### Data in this exercise
Content starts

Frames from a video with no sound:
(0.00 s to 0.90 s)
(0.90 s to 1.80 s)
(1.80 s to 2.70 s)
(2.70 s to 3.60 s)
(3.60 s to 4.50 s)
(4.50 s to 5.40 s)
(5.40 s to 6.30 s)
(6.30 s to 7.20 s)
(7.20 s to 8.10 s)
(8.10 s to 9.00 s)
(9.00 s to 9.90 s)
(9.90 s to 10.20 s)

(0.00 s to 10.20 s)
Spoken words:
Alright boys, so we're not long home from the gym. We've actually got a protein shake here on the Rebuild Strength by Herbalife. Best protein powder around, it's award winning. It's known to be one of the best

Content ends
Content starts

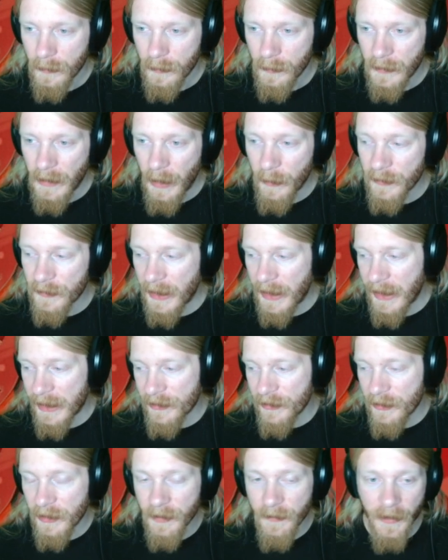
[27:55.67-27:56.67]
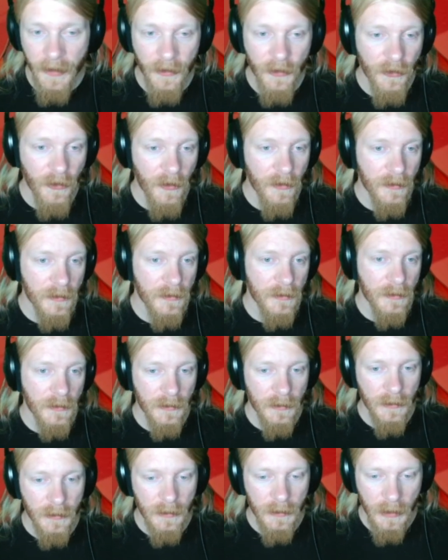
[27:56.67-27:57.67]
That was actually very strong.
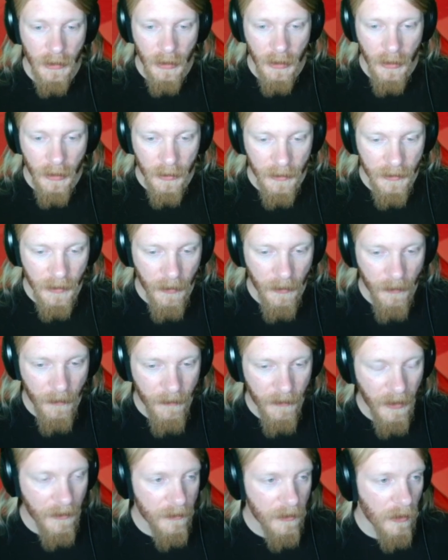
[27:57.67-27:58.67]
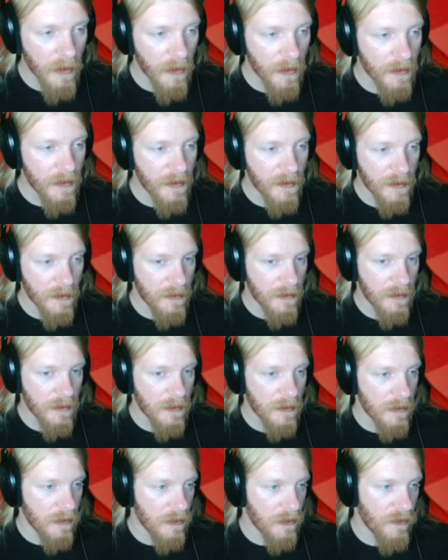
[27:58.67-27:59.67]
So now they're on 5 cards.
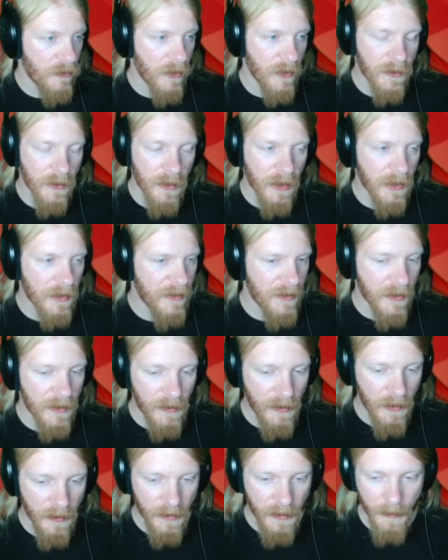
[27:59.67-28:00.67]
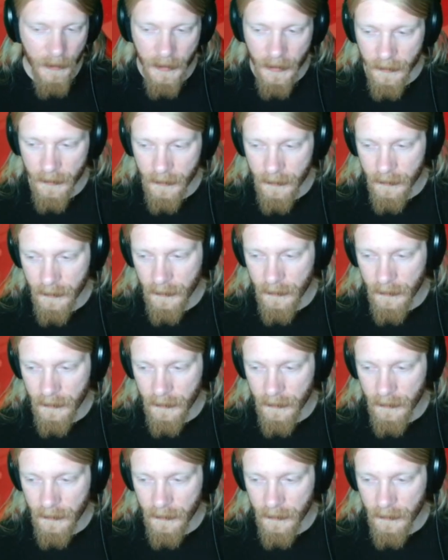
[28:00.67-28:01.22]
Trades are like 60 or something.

Content ends

### Your goal
Using the records above, set down exactly the lines from the one with "Frames from a" through the one with "(0.00 s to 10.20 s)", inclusive, and nothing more.

### Result of this exercise
Frames from a video with no sound:
(0.00 s to 0.90 s)
(0.90 s to 1.80 s)
(1.80 s to 2.70 s)
(2.70 s to 3.60 s)
(3.60 s to 4.50 s)
(4.50 s to 5.40 s)
(5.40 s to 6.30 s)
(6.30 s to 7.20 s)
(7.20 s to 8.10 s)
(8.10 s to 9.00 s)
(9.00 s to 9.90 s)
(9.90 s to 10.20 s)

(0.00 s to 10.20 s)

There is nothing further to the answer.